To go into that we must first examine the interesting phenomenon which growing up in India I  observed while traveling on trains. Whenever the train crossed a river, especially a holy river, and India being a very ancient civilization with every river having become holy over time, people, especially the devout ones, would take out coins from their pockets and toss into the water.. They believe it brings good luck. Rivers are anthropomorphized as Goddesses and the hope/wish that the goddess would return the favor by giving a million coins back for getting offered one.
Doesn't the ritual/process sound quite like what we do when we throw coins in a wishing well?
The process of being born again by entering into water is replaced by just throwing a valuable part of oneself (the coin, precious metal, money) into the water. But isn't that nothing more than a substitute for having sex with the river goddess?
Wishing wells are not quite rivers but a man-made expanse of water, placed there by some clever entrepreneur. He makes money by giving outlet to this primal impulse of mankind to be aroused into a wish to have intercourse and be born again on seeing water.
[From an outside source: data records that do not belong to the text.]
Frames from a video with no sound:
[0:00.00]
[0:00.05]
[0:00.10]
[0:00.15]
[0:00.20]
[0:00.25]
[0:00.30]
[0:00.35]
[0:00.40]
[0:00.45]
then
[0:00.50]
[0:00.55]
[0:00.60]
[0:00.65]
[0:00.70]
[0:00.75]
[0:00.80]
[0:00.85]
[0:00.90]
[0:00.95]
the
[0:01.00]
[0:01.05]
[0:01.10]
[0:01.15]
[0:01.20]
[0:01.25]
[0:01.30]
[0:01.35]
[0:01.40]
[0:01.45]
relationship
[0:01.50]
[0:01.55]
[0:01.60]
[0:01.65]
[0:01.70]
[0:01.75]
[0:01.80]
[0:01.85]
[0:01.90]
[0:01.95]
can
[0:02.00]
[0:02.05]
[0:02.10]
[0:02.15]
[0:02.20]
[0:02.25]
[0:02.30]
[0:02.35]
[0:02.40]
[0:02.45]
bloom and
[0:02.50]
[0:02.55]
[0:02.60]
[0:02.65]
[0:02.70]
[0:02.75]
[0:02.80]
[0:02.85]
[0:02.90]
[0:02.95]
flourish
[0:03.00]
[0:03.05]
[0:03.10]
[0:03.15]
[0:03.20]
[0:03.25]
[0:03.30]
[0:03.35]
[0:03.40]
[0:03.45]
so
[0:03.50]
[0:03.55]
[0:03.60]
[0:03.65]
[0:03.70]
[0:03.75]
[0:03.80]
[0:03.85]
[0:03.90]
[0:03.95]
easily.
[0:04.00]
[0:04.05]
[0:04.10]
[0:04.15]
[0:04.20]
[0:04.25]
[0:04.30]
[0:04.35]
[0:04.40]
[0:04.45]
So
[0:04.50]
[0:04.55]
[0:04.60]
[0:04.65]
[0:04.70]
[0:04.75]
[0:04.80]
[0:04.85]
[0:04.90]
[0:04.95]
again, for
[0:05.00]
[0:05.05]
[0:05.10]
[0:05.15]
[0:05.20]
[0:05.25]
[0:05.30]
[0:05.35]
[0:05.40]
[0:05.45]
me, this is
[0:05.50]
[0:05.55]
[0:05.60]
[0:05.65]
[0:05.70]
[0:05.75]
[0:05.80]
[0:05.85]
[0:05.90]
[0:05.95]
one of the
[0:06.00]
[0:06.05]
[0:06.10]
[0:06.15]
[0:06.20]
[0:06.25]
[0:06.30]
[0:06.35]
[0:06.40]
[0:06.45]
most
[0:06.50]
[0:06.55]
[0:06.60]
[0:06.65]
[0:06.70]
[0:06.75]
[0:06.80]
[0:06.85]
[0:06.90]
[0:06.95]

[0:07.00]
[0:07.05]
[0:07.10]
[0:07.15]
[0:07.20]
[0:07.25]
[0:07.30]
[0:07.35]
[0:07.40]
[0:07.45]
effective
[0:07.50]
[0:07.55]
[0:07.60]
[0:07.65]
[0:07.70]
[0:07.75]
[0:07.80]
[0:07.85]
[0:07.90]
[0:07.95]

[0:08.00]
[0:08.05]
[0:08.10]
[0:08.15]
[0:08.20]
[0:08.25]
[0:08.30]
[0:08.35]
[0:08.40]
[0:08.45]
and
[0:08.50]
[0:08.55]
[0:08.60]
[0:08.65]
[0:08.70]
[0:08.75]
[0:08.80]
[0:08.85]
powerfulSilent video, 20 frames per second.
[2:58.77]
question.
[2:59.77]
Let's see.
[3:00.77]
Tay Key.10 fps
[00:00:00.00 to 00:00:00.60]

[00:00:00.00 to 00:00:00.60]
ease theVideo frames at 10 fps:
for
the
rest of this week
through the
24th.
The greatest wish of mankind: to have intercourse/be born/and thus attain immortality over time has spread to lesser wishes, chief among them being the wish for all kinds of material gain. And thus when we throw a coin in wishing well, it is not just for the satisfaction of that great libidinal wish but also for lesser wishes.
Over time a wishing well garners the same aura of holiness as Indian rivers have done, strengthened by the collective piety and wishes of the believers that putting in the coin there makes one's wish come true. The circulation of stories of some wishes have come true - whether imagined or in reality, for occasional wish does come true -  becomes proof that there does exist some miraculous property in that wishing well.